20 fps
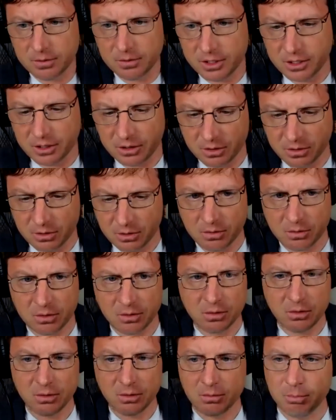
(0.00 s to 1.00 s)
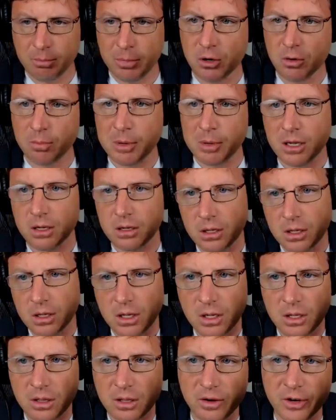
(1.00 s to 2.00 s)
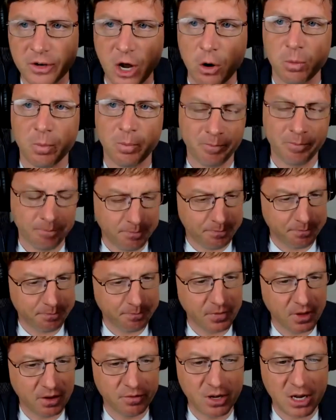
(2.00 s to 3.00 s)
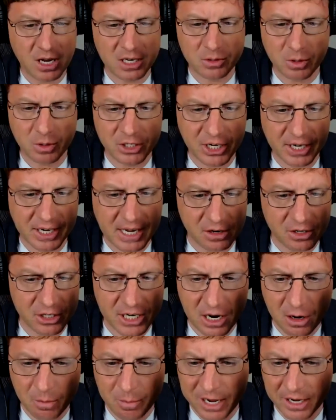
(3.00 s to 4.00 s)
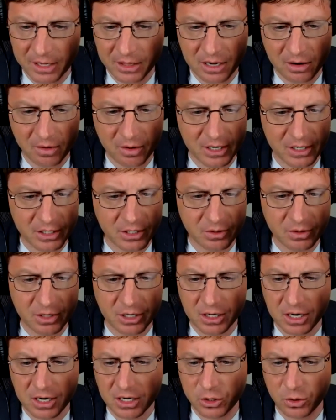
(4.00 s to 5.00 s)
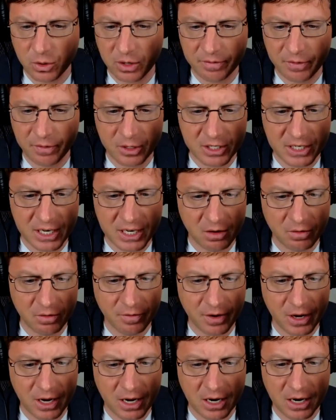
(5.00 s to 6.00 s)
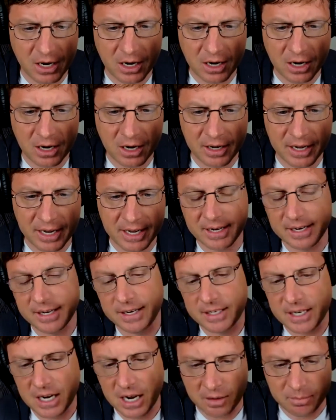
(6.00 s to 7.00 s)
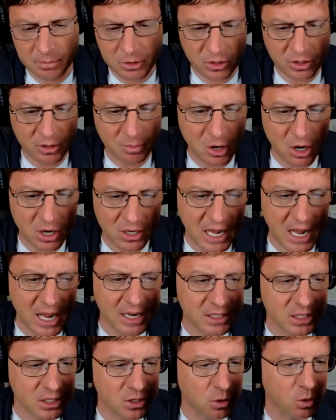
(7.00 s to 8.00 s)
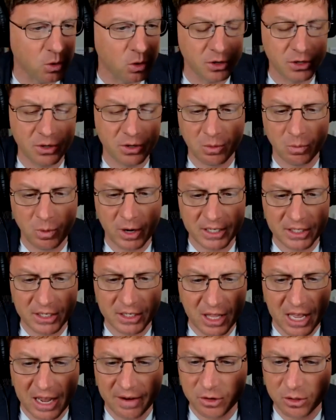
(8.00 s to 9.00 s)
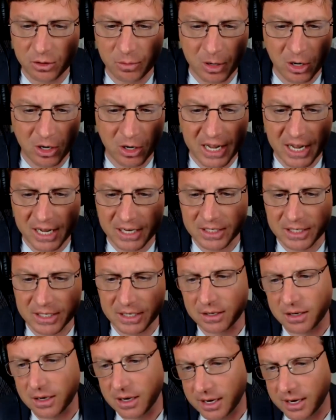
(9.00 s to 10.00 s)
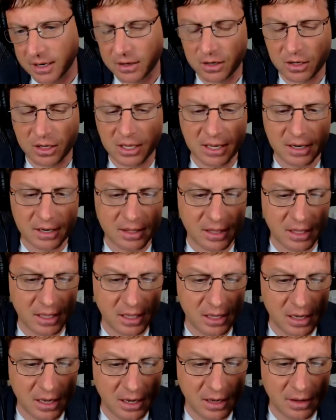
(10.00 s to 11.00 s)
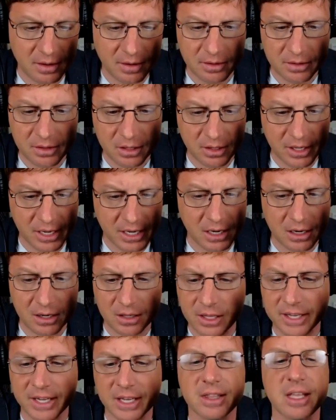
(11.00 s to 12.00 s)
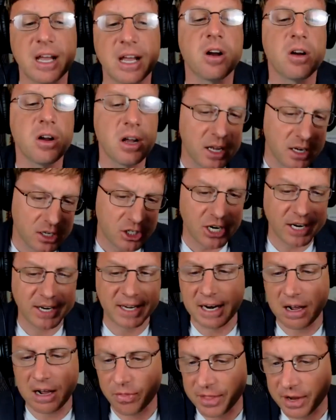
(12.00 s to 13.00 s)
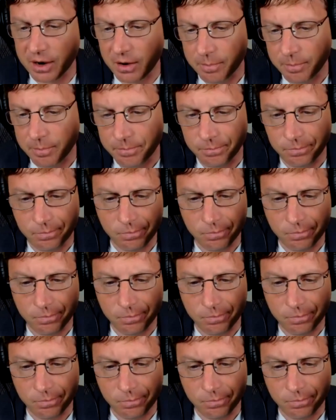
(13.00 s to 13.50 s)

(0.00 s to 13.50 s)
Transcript: So, boom. There you go. You guys want to check out Shao Bank? There it is. You can uh, join for yourself uh, at any time during the broadcast, or you can wait until after the broadcast and and get the uh, the link and click it there. Check it out there.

### Required action
Write the material out again word for word and omit any images.

### Response area
20 fps
(0.00 s to 1.00 s)
(1.00 s to 2.00 s)
(2.00 s to 3.00 s)
(3.00 s to 4.00 s)
(4.00 s to 5.00 s)
(5.00 s to 6.00 s)
(6.00 s to 7.00 s)
(7.00 s to 8.00 s)
(8.00 s to 9.00 s)
(9.00 s to 10.00 s)
(10.00 s to 11.00 s)
(11.00 s to 12.00 s)
(12.00 s to 13.00 s)
(13.00 s to 13.50 s)

(0.00 s to 13.50 s)
Transcript: So, boom. There you go. You guys want to check out Shao Bank? There it is. You can uh, join for yourself uh, at any time during the broadcast, or you can wait until after the broadcast and and get the uh, the link and click it there. Check it out there.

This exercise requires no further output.